Thursday 23 April 2009

For England and St George!









In honour of St George, I’ve written a lovely English recipe. I’ve called it a pottage, but it’s quite close to a risotto if I’m honest! However it’s an English day today, (although the Romans did influence our culinary heritage a great deal) so I’m going to break a rule or two.

Another rule I am taking enormous delight in breaking is the metric one. I’m an Imperial bird, always have been and always will be. I usually convert the measurements, because I have to and I don’t want to close the doors on metric cooks. But today if feels so good to be a little bit naughty and do what I want.
You’re just lucky I’m not using pecks and gills!


Nettles are easy to find (no problem in my garden!), but only pick the top leaves as they are young and not so stringy. I’m lucky to have wild garlic in my garden, straight to hand outside my kitchen, but you can usually find it in damp woodland – just be careful where you pick it and please make sure you have the right plant
(see my photo). If you can’t find any, replace with lots of fresh chives and some leaf spinach or sorrel.

Pearl Barley, reminiscent in winter stew makes a delicious and nutritious alternative to risotto rice and just feels that little more English. A pottage is a thick soup full of vegetables and often meat or bones and it was generally thickened with a grain of some description – hence my use of the term today.

Enjoy this dish and let’s hear it for old St George. Love him, what WAS he thinking with that Dragon!
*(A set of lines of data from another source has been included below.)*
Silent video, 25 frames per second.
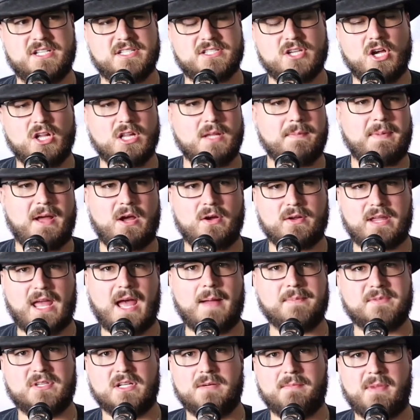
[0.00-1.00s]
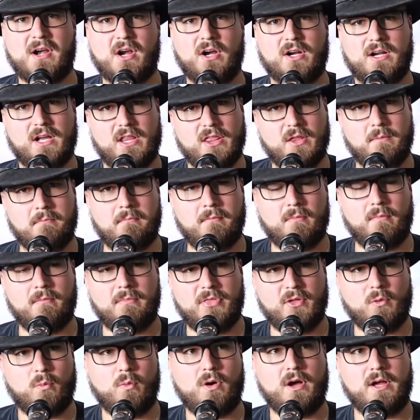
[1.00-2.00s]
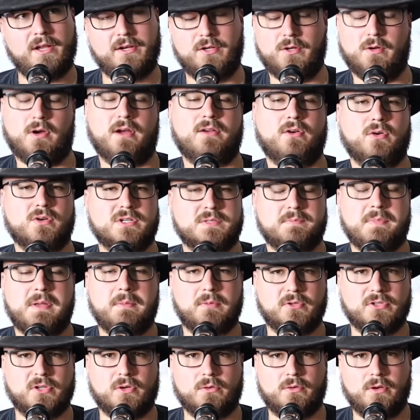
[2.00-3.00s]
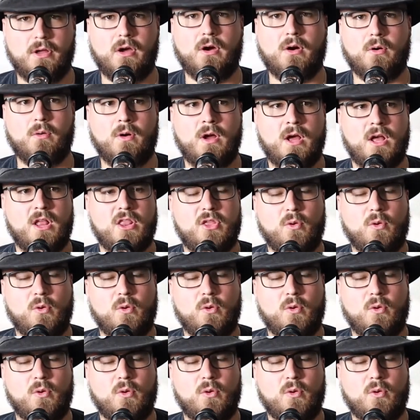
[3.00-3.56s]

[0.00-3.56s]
It's all about Captain America, the one who, of course, people don't know,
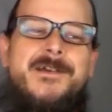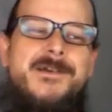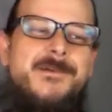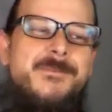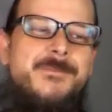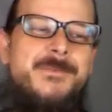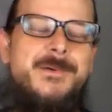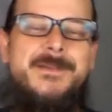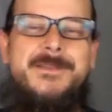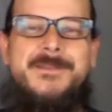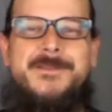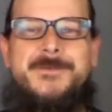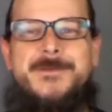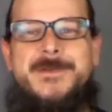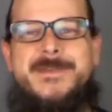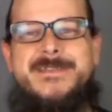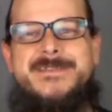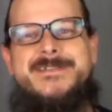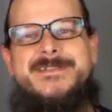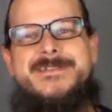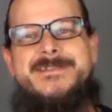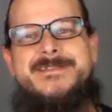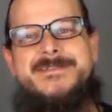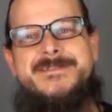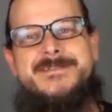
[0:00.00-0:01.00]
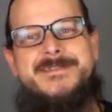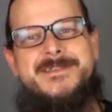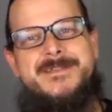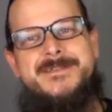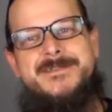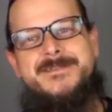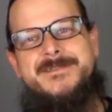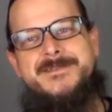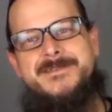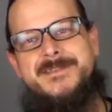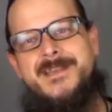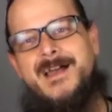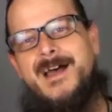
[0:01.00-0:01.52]
But the reason is
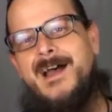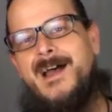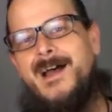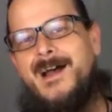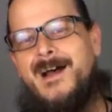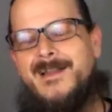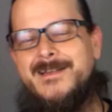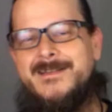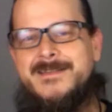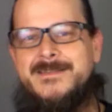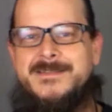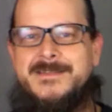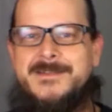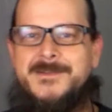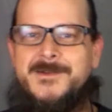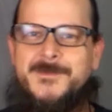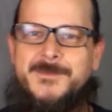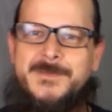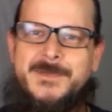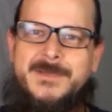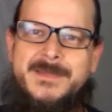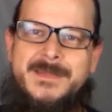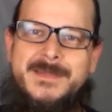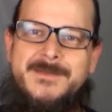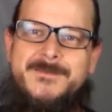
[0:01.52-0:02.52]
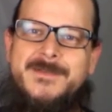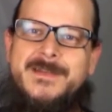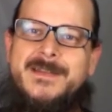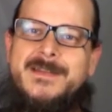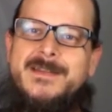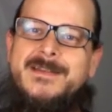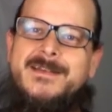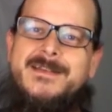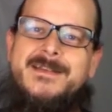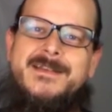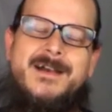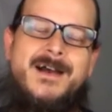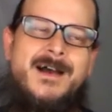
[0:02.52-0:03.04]
because I honestly don't believe in
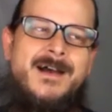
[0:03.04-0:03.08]
it.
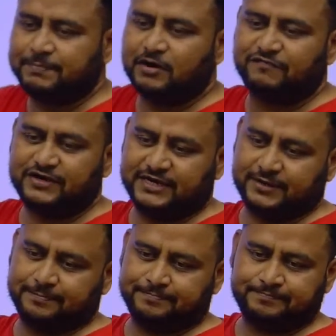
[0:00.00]
of India.
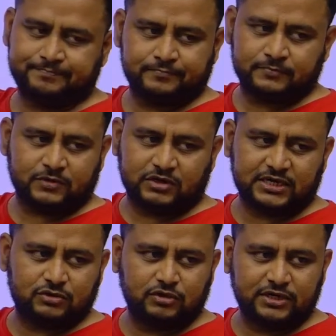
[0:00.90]
Okay,
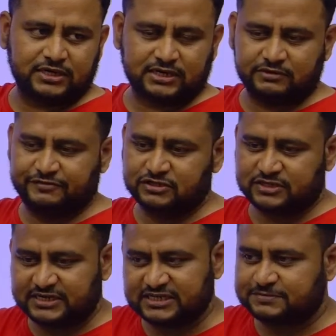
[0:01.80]
don't you get confused,
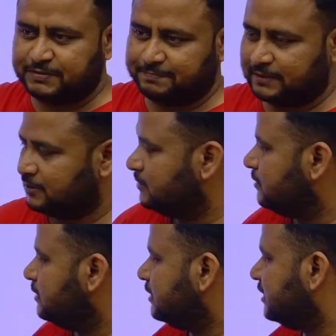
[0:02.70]
it is people.
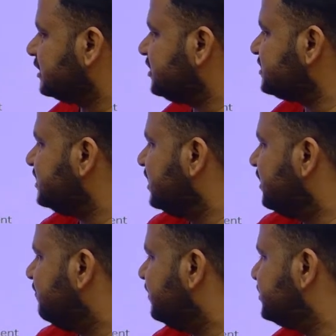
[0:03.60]
Next is,
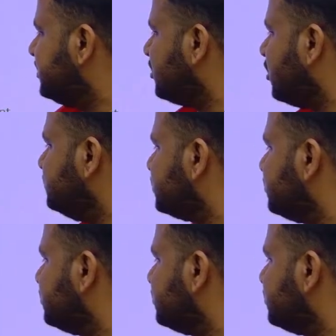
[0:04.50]
which year objective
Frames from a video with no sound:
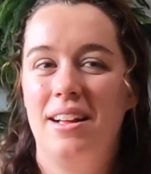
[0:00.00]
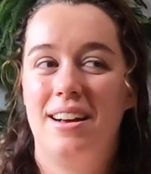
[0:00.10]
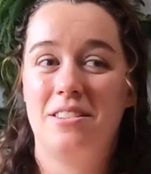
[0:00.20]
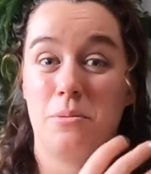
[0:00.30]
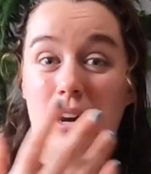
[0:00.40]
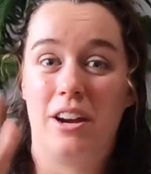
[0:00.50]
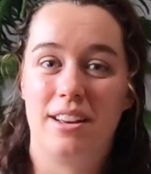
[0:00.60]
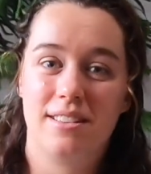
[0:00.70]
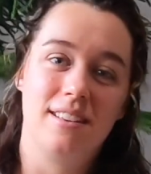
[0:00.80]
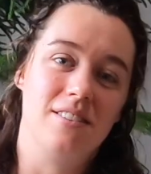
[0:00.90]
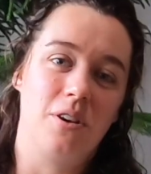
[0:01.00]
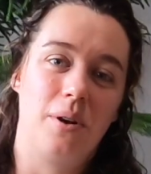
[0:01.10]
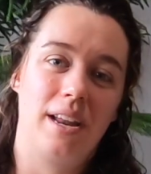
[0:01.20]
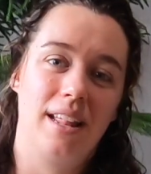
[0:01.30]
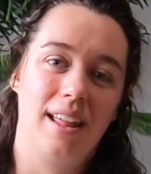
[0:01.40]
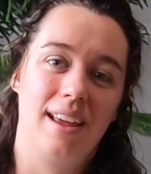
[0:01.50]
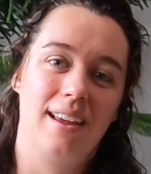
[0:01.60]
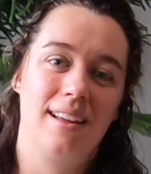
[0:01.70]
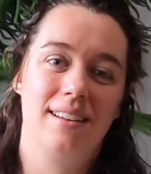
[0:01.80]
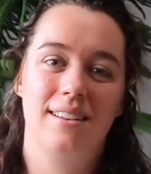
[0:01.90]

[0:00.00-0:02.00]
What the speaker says: asparagus that's already like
Wild Garlic and Nettle Pearl Barley Pottage
Lotte Duncan 2009

Serves 2

1oz butter
1 small leek – sliced, including the green bit
4oz pearl barley
¼ pint dry cider
1 ½ pints hot vegetable stock
15 nettle tops (pick the top five leaves with gloves on!) - slice the leaves only
A large handful of wild garlic leaves - sliced
2oz freshly grated parmesan or a hard English cheese like Spenwood
1 heaped tablespoon of crème fraiche
White wild garlic flowers to sprinkle
Salt and Pepper

1. Melt the butter in a large deep frying pan and add the leek. Cook gently over a low heat for a couple of minutes. Add the pearl barley and stir into the butter and cook for another minute.
2. Add the cider, turn the heat up and cook rapidly for 1 minute.
3. Now, reduce the heat again and slowly add the vegetable stock, ladle by ladle stirring all the time until it has been soaked in by the pearly barley. This can take up to 40 minutes. (So, enough time to consume a large glass of wine!) You want the barley to be creamy and soft, but still with a slight bite to it.
4. Now stir in the nettle and wild garlic leaves until they have wilted well. You especially want the nettle to wilt because this removes the sting!
5. Add half the parmesan and the crème fraiche. Season with salt and pepper.
6. Serve. Sprinkle the rest of the parmesan on top and then decorate with the wild garlic flowers.